发嫁妆这天全城人都来看,因为要出城,城外百姓也偷得半日闲,拖儿带女来围观。

杏花巷的女工们负责沿路撒糖发利市,衙役维护治安,这场婚礼说起来新郎是县令的堂弟,新娘不是新安人。

都不是名人,不该有这么多来客。实在是新安从过完年太多灾多难了,百姓需要一场大喜事来转移一下视线和情绪。

这场婚礼就很合适,先是新娘的嫁妆,不论是那全新安第一张的拨步床,还是那些连个指头缝都塞不进去,满满当当的绸缎箱子。

那雕花的红木梳妆台,巨大的穿衣镜,精致的瓷器。

一瓦代表一间房,一土坯代表一亩田。别人家顶多两瓦三土坯,荷花的嫁妆却是一抬数不清有多少。

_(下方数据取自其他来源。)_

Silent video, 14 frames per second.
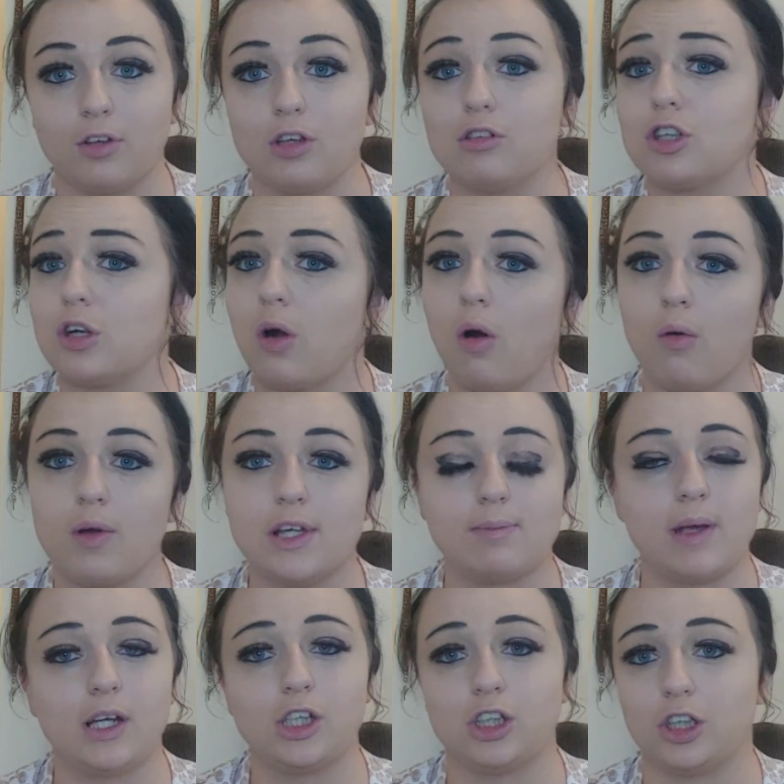You should always
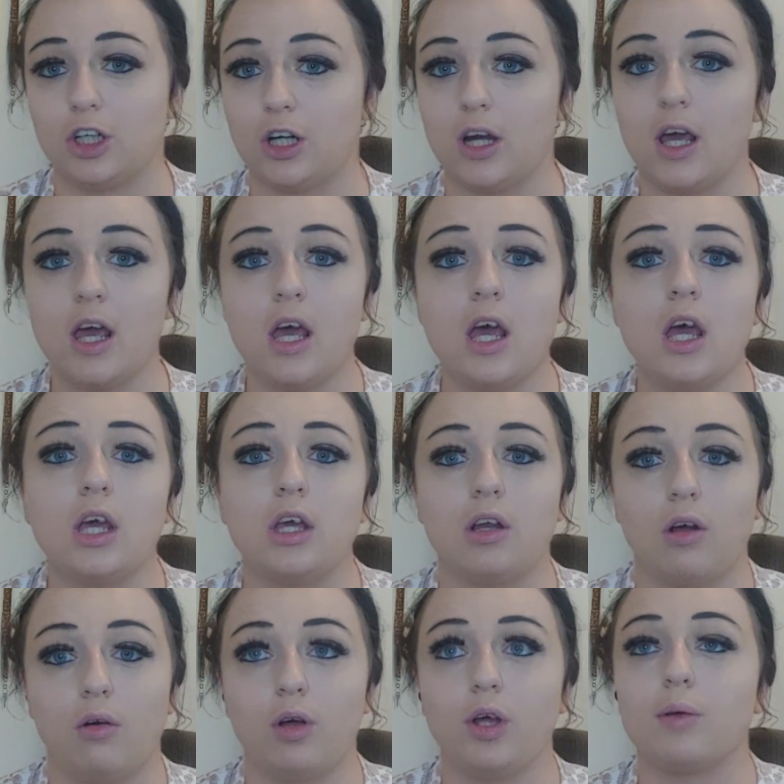make sure,
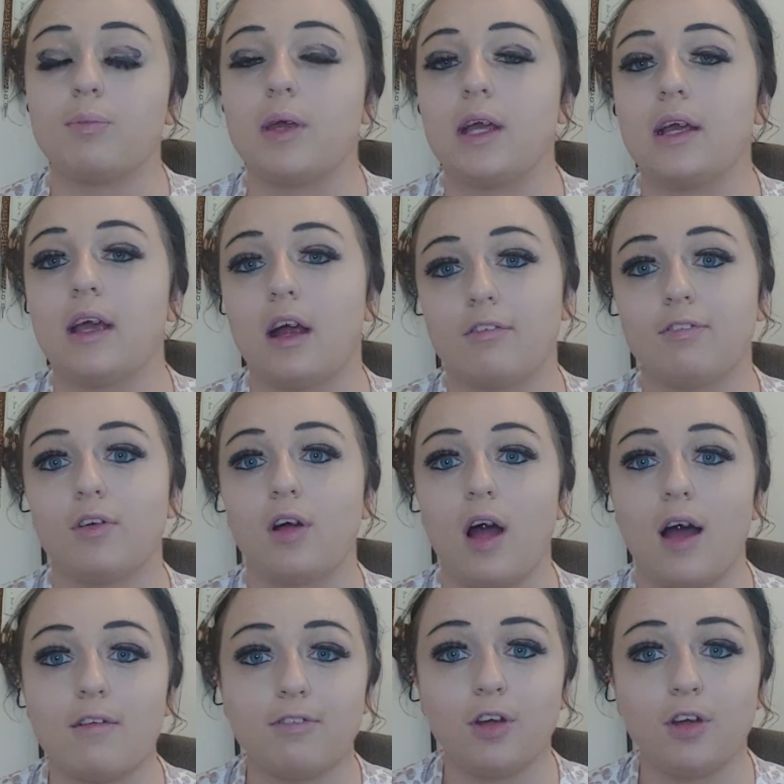you're being careful of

因为沈明远把自己置下的田产全做聘礼给荷花,然后荷花爹又给当嫁妆还回来。

说是走个过程,却是沈明远的态度。他对婚后要孤身在新安的荷花的态度。

嫁妆慢慢走,最后一抬出驿站的时候,第一抬已经到了鹅山庄,满满一路都是敲锣打鼓撒糖的,也让全新安百姓热闹了大半天。

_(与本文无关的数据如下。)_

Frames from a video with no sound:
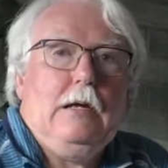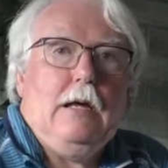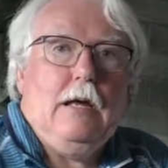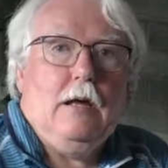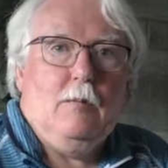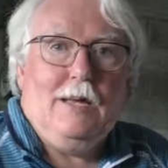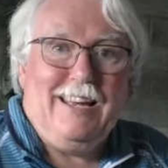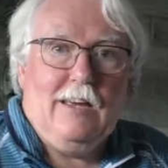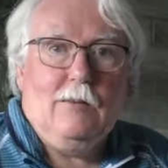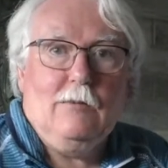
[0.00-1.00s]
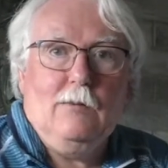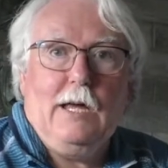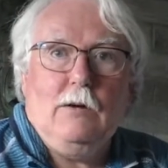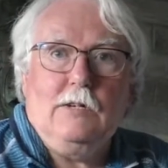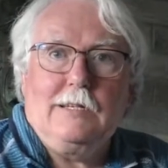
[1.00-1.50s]
Again,
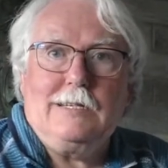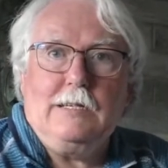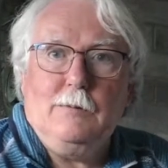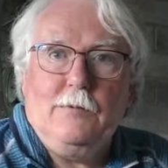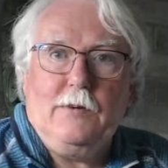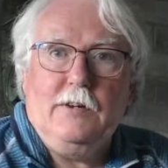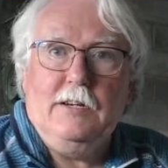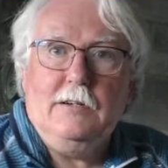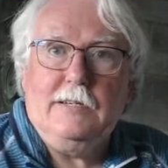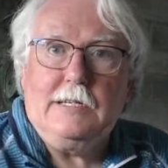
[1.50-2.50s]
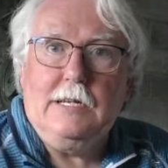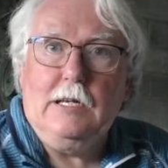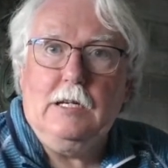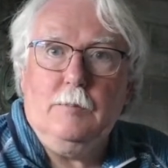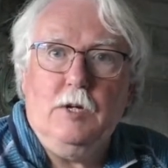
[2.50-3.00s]
if you're near the sea
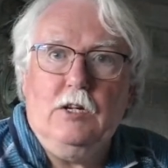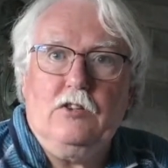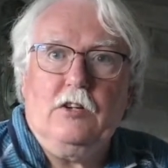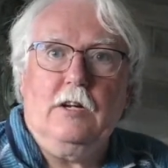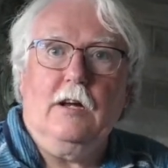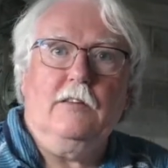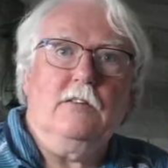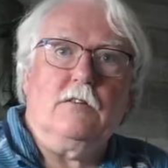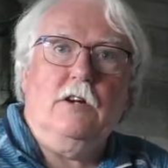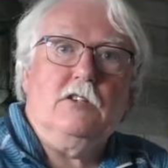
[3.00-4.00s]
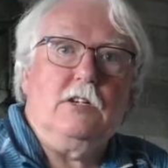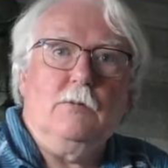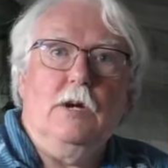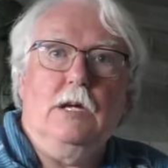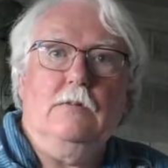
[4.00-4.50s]
and the beach and you get these crashing
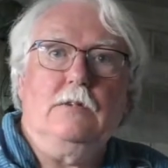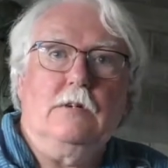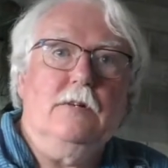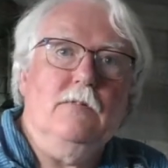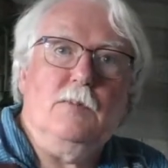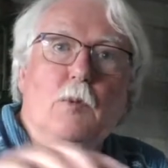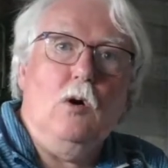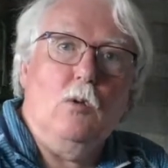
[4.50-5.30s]
waves or even small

抬嫁妆的士兵个个带着大红花,脚步整齐动作一致,抬得东西亦是新安难得一见的精品,让新安百姓看了一回繁华之城,贵女出嫁才有的豪气嫁妆。

鹅山庄的女主人,十里红妆嫁到新安城的典故,被传了好多年,连带后面二哥的烧鹅店,都未开先火了。

很多年后荷花嫁女的时候,还有人提这场十里红妆,并且被传的十分夸张,什么镶金的床,镶玉的柜子,镶银的梳妆台,个个跟亲眼见到一般。

搞得荷花女儿怀疑自己家曾经没落过,怎么母亲那些贵重的嫁妆都不见了呢?倒是那张华丽的拨步床还好好的。